A aprovação do vepdegestrant pela FDA em maio de 2026 pode ser considerada um marco na medicina, representando o primeiro medicamento da nova classe de protacs, que se destacam por destruir proteínas em vez de apenas bloqueá-las. Essa inovação pode transformar o tratamento de doenças que atualmente não têm opções eficazes.

O que são os protacs?

Os protacs, ou proteolysis targeting chimeras, são moléculas que atuam de forma diferente dos medicamentos convencionais. Enquanto a maioria dos fármacos atua bloqueando o alvo, os protacs se ligam a proteínas-alvo e as marcam para destruição, permitindo que uma única molécula de protac degrade múltiplas cópias de uma proteína. Isso representa um avanço significativo na capacidade de tratar proteínas que antes eram consideradas indesejáveis ou “indruggable”.

Desafios e desenvolvimentos na pesquisa

A ideia dos protacs foi concebida em 1998, quando os pesquisadores Craig Crews e Raymond Deshaies discutiram a possibilidade de utilizar as ligases de ubiquitina para direcionar a destruição de proteínas indesejadas. Após anos de pesquisa e desenvolvimento, Crews conseguiu criar protacs em tamanho suficiente para serem considerados como medicamentos, embora ainda sejam maiores do que as drogas convencionais.

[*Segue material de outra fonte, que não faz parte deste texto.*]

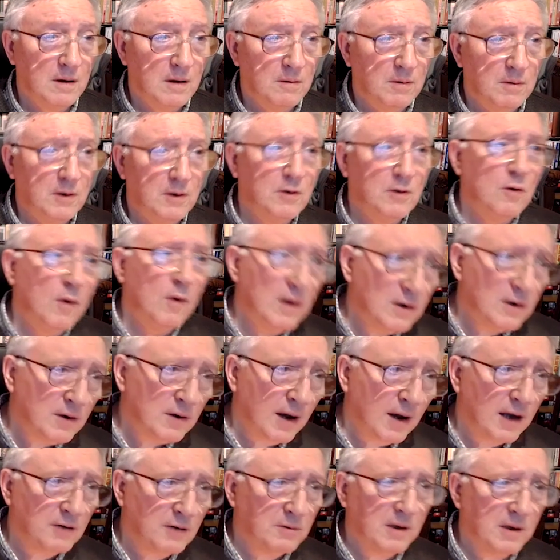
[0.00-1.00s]
which
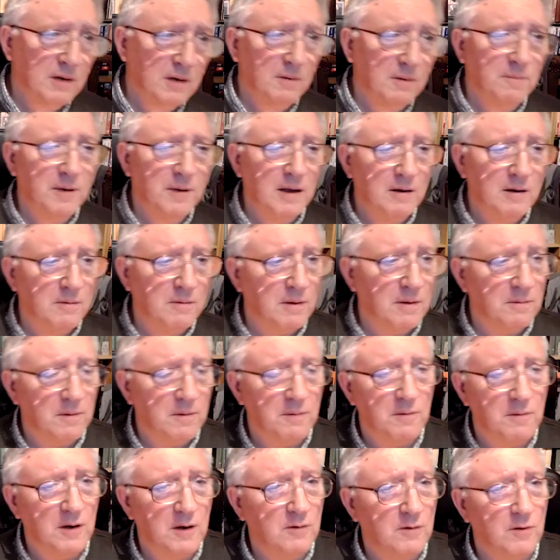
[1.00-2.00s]
coincides with the period
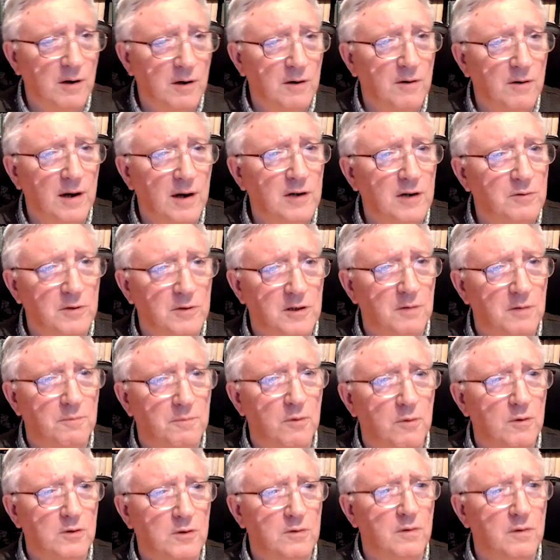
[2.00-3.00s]
when Christ was
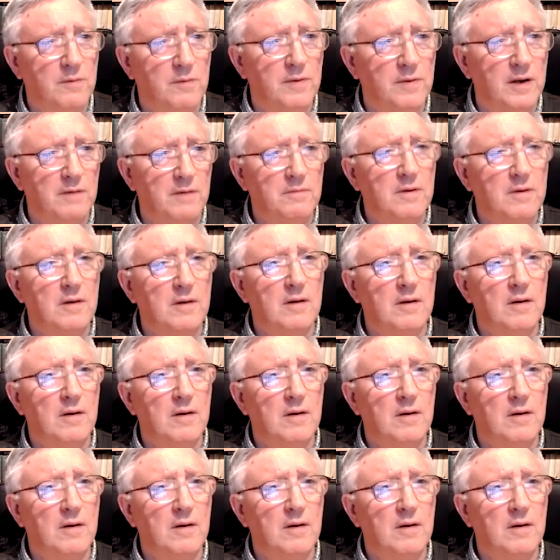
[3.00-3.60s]
supposed to have lived.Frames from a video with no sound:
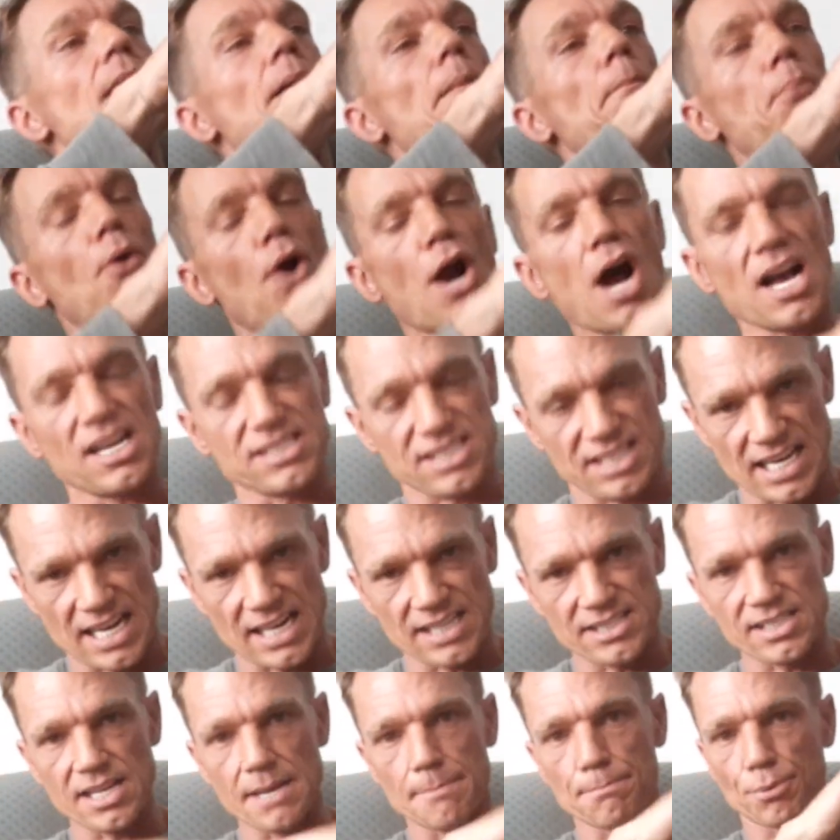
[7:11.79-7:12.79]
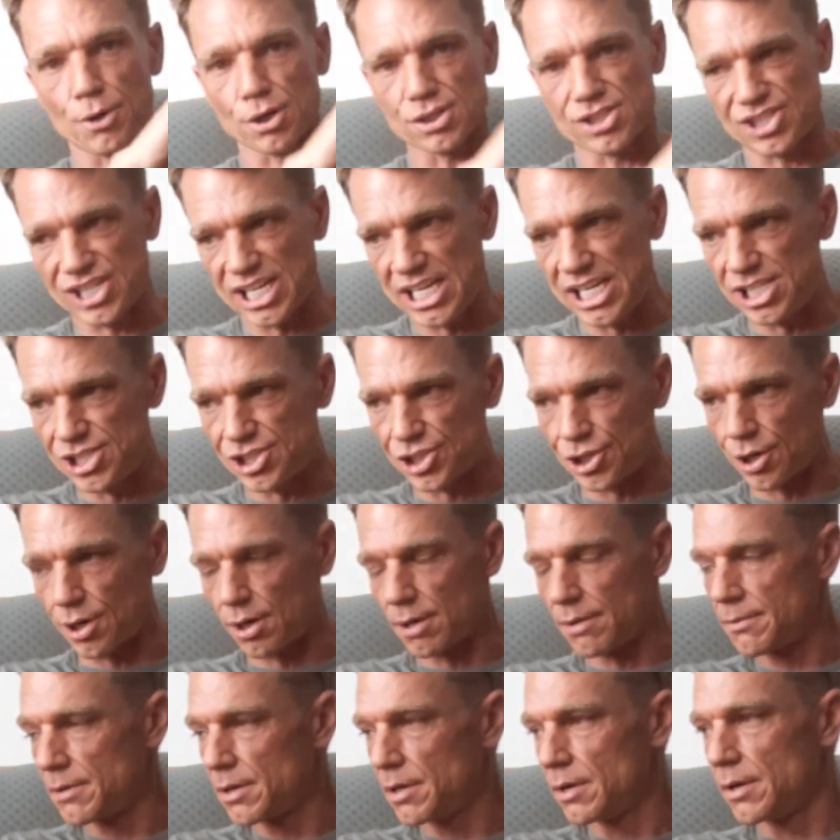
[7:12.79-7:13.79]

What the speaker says: process and procedure.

Em 2013, Crews fundou a empresa Arvinas, que inicialmente focou em receptores hormonais em células cancerígenas. Os resultados dos testes clínicos com o vepdegestrant mostraram que pacientes com câncer de mama avançado sobreviveram mais do que o dobro em comparação com aqueles tratados com medicamentos convencionais.

Impacto e futuro dos protacs

A aprovação do vepdegestrant não apenas marca um avanço na terapia contra o câncer, mas também abre portas para que outras empresas explorem a degradação de proteínas indesejadas. Atualmente, cerca de 100 empresas estão desenvolvendo tecnologias relacionadas a protacs, e aproximadamente 80 ensaios clínicos estão em andamento.

Além disso, novas variações, como os riptacs, que conectam proteínas em células cancerígenas, estão sendo exploradas com sucesso em testes iniciais. Com a evolução dos protacs e a pesquisa em torno deles, é possível que novas opções de tratamento surjam, beneficiando milhões de pessoas com doenças complexas.